Monday, December 7, 2009

quick notes on Christina's & Riley's

I am at work right now so I don't really have time to expand on this idea, but hearing/ reading Riley's as well as Christina's I've been thinking a lot about this web of interconectivity within Nabokov's writing. Riley said that he had to punch out his cards -something i was overly cautious not to do with my library copy (library copy should be laminated)- but the idea, or the spatial recognition of having the cards spread out in front of you is really appealing to me. This would be an enormous project for the entire work of something like Lolita, but to see the entire script as an image, a piece of art, possibly with the silks of web spread and tied throughout the text would be, if at all possible one of the coolest things for this class (future MoMA exhibit)
Again, i wish i had time to articulate this point/idea more and give it some elan of it's own but I am just working with the raw idea that Nabokovs work is limited almost when we are given it in the "linear" fashion to which print is confined, we must in turn think and feel out the works. (which we have no problem doing) but to see this confinement broken would be beautiful.

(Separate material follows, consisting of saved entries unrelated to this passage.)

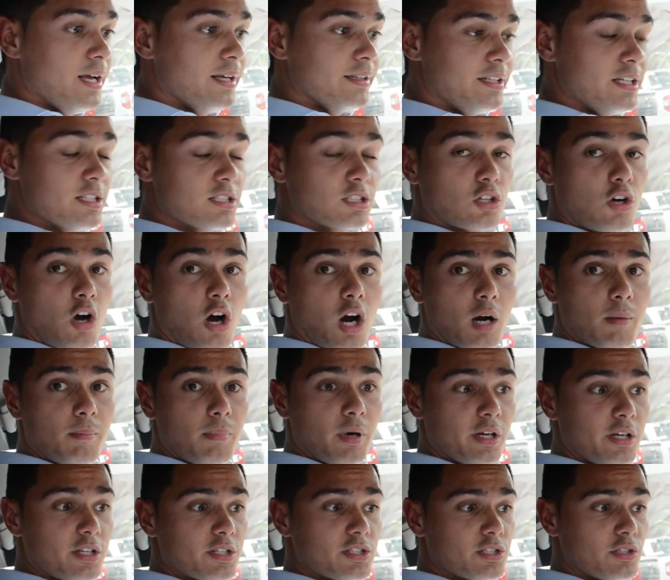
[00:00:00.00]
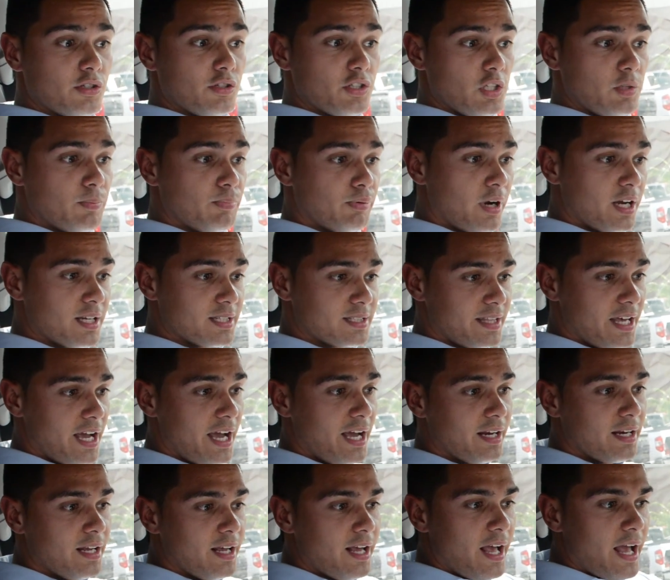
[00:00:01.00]
This car button, as soon as you press
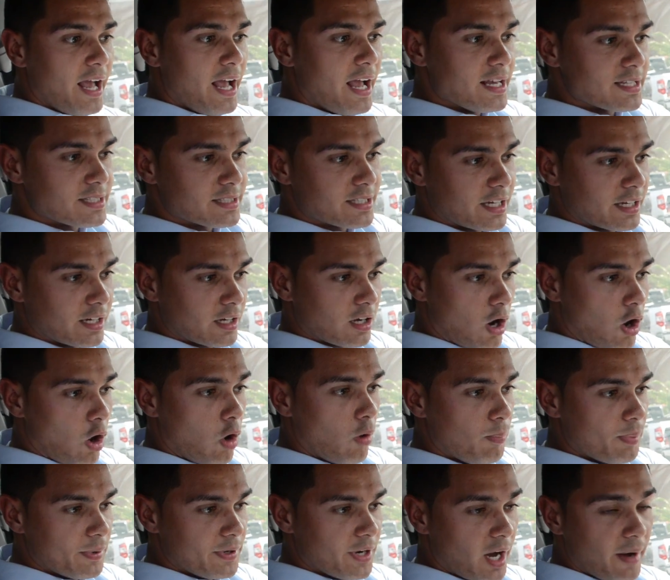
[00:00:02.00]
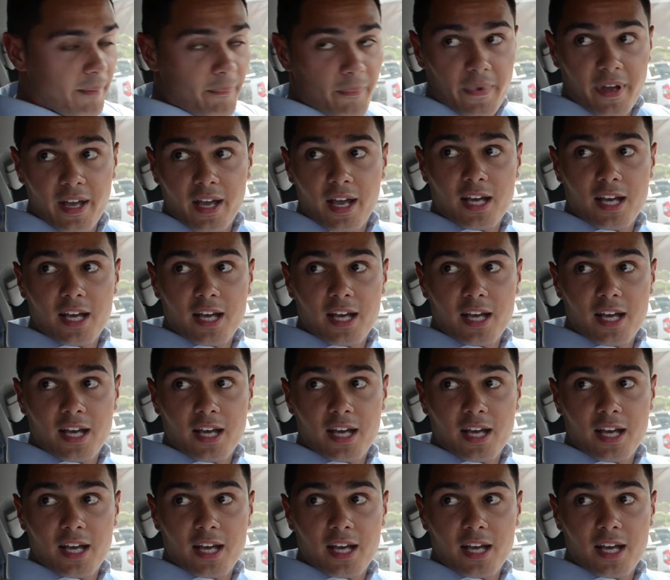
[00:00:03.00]
that, it's going to open up.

As Christina puts it in her paper, "Unlike ordinary writers, however, who may use words to illustrate concepts in a linear fashion (from word to idea), Nabokov manipulates words in a very different way, making them come alive through their varied interactions with one another."
I enthusiastically agree here, but my point is that in the novel form, we are quite literally restrained to the linear form, i just want to see what the image of it would be spatially... this sounds crazy i know, i suppose i don't really know what i'm talking about anymore, i think this semester has cracked me, but just picture it, maybe even try it. push out the note cards in your copy of The Original of Laura. tear the pages out of an old copy of Pale Fire
and Draw a 'web of sense' throughout. see what it looks like.